Outro elemento que não podemos deixar de ter claro é que ao falarmos de sociedade e de cultura estamos nos referindo a fenômenos tipicamente humanos. Trata-se de realidades humanas e, portanto, nosso olhar tem o ser humano como ponto de partida. É ele que produz cultura, sendo uma das manifestações culturais a vida social ou vida em sociedade. E aqui, novamente entra a afirmação da subjetividade:
“A consciência é sempre intencional; sempre ‘tende para’ ou é dirigida para objetos. Nunca podemos aprender um suposto substrato de consciência enquanto tal, mas somente a consciência de tal ou qual coisa. Isto assim, é pouco importando que o objeto da experiência seja experimentado como pertencendo a um mundo físico externo ou apreendido como elemento de uma realidade subjetiva interior”. (BERGER; LUCKMANN, 2004, p. 37)

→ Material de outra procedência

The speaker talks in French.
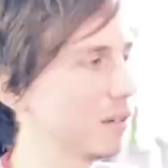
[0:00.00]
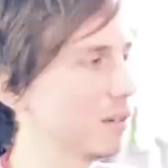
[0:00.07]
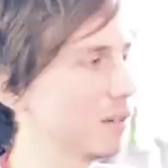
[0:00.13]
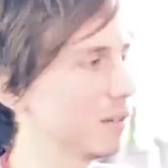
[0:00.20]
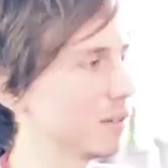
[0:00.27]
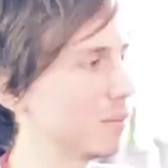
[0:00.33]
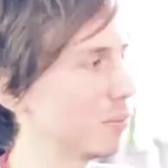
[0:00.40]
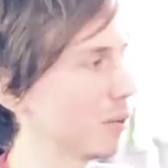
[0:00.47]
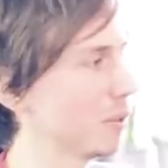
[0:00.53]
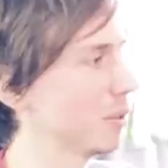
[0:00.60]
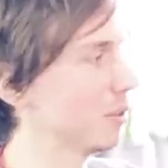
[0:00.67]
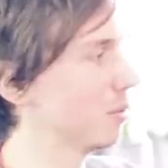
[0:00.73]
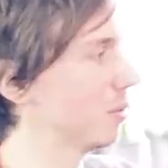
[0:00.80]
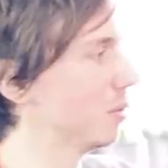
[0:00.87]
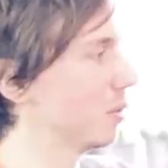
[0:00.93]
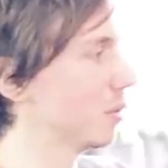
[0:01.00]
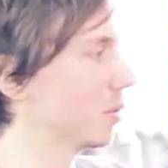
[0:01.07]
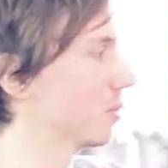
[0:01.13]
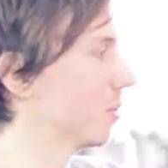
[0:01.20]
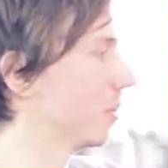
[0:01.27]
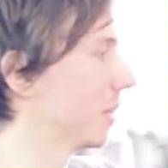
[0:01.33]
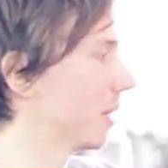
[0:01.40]
c'est un peu ridicule de
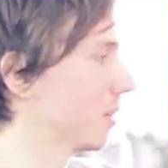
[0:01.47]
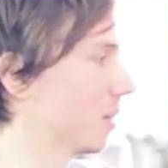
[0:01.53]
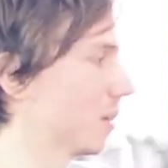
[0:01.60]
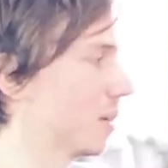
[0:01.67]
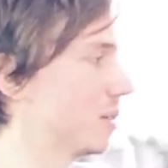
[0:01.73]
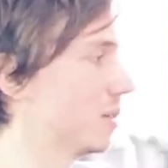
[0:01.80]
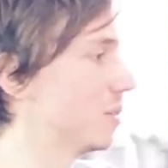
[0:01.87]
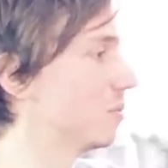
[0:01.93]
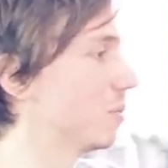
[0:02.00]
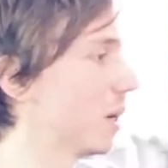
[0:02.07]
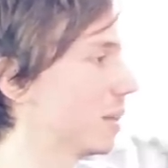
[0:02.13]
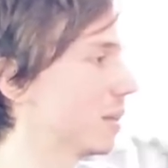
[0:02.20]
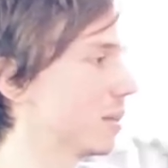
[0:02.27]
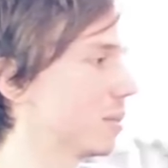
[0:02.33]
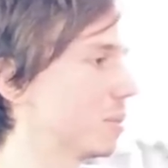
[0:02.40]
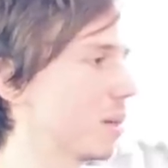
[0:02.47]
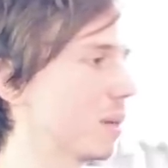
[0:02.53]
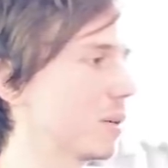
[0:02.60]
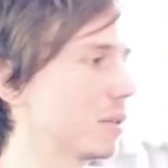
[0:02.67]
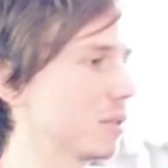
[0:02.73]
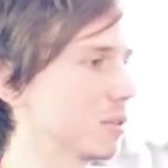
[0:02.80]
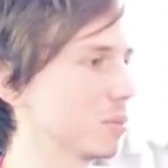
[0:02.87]
consommer 90 watts en
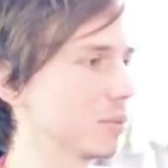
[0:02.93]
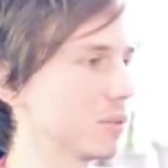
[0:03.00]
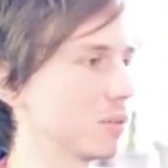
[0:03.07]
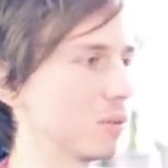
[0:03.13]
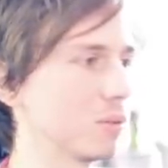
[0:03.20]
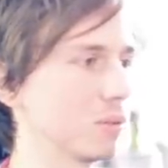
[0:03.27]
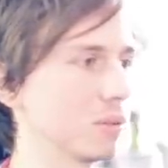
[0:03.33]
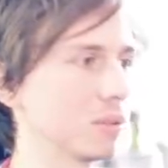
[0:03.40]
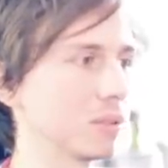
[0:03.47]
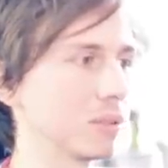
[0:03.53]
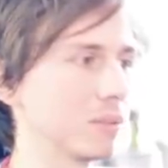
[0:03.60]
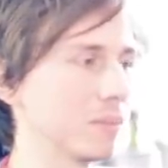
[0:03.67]
permanence, parce qu'en gros,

A constatação inicial, portanto, é a existência do ser humano em suas diferentes características. O ser humano é uma realidade, mas é uma realidade que atua e interfere nos fenômenos e, ao mesmo tempo, produz indagações com vista na interpretação dos fenômenos da natureza e humanos. Tendo isso presente podemos nos colocar a seguinte indagação: O que é o ser humano? Que ser é esse que chamamos de humano? O que o caracteriza e o diferencia de outros seres existentes.

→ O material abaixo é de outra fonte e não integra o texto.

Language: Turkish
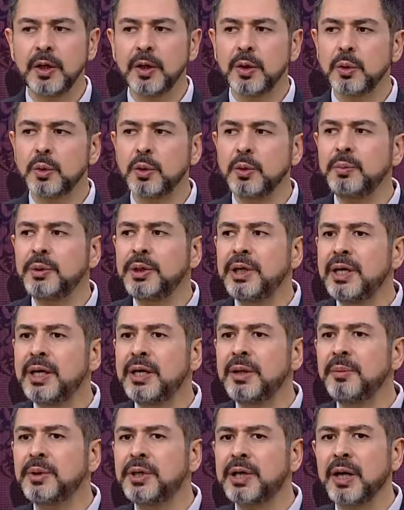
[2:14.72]
Umre'ye
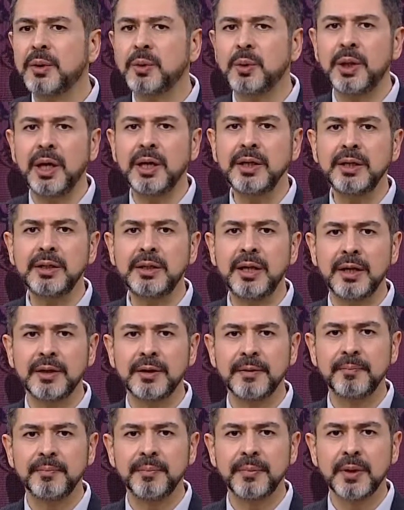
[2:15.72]
imkan olan gider.
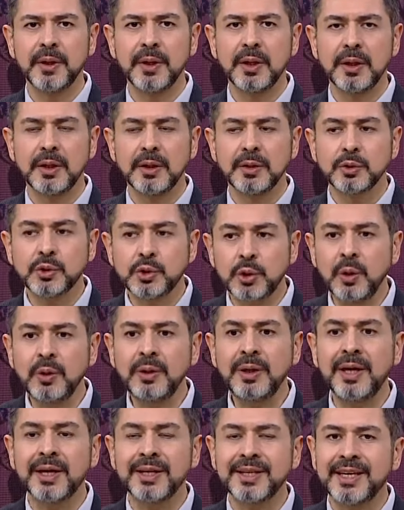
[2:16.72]

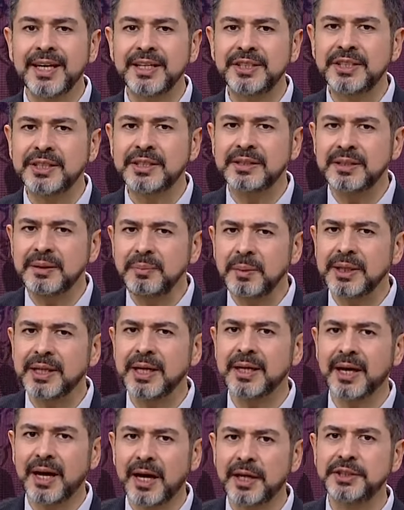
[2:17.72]
Sonra
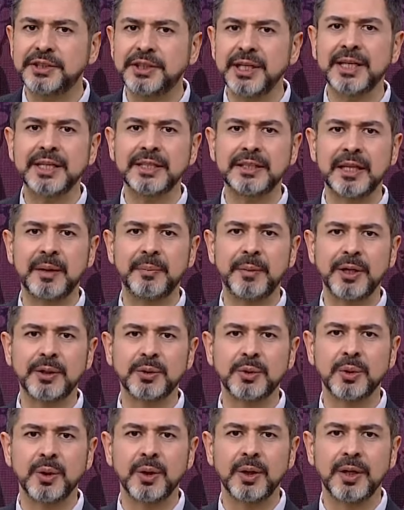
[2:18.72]
geciktirmeden hacca git
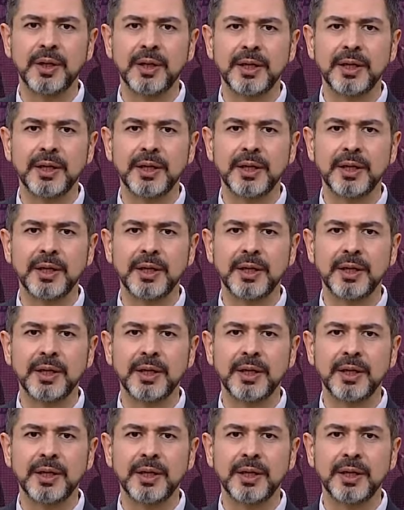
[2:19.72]
demektir o.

O Ser humano e outros existentes

O Ser Humano se percebe no mundo e se vê completamente diferente das demais realidades existentes. É ele quem dá sentido a existência dos existentes. Dá sentido porque pensa, porque se socializa e porque manipula os elementos da realidade, gerando cultura. Além disso, e sem entrar no mérito da discussão religiosa, pode-se dizer que o ser humano transcende à realidade humana.
Reflitamos essas afirmações.
Partimos de uma constatação: praticamente todas as correntes de filosofia, de sociologia, de antropologia procuram dar uma explicação para esta realidade à qual se chama de ser humano. Dessas explicações um ponto parece ser comum e sobre a qual as vozes se fazem unânimes: o fato do homem ser pensante.

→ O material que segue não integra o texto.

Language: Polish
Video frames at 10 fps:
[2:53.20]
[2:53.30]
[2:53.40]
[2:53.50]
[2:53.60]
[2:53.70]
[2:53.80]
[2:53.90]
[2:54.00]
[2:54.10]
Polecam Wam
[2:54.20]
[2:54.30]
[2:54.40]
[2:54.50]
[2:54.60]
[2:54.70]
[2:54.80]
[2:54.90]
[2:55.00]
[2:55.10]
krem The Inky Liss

Pensar não é só o que se pode entender etimologicamente, com a palavra, dizendo que o ser humano é capaz de pesar, avaliar, estabelecer valores. Esse pensar refere-se também à capacidade humana de fazer escolhas; aliás o ser humano avalia, justamente, para fazer escolhas. Portanto o ser humano é aquele que avalia, escolhe, e faz isso a partir de um processo reflexivo que exige uma postura introspectiva. Esta por sua vez deriva da capacidade de abstração. Na verdade quando dizemos diz que o ser humano é capaz de pensar pretendemos afirmar que ele é capaz de falar, ou de se comunicar a respeito das realidades com as quais não está em contato imediato. Ele pode representá-las, mentalmente e nisso se dá um processo de reflexão, pois se trata de “voltar a ver” o que não está presente.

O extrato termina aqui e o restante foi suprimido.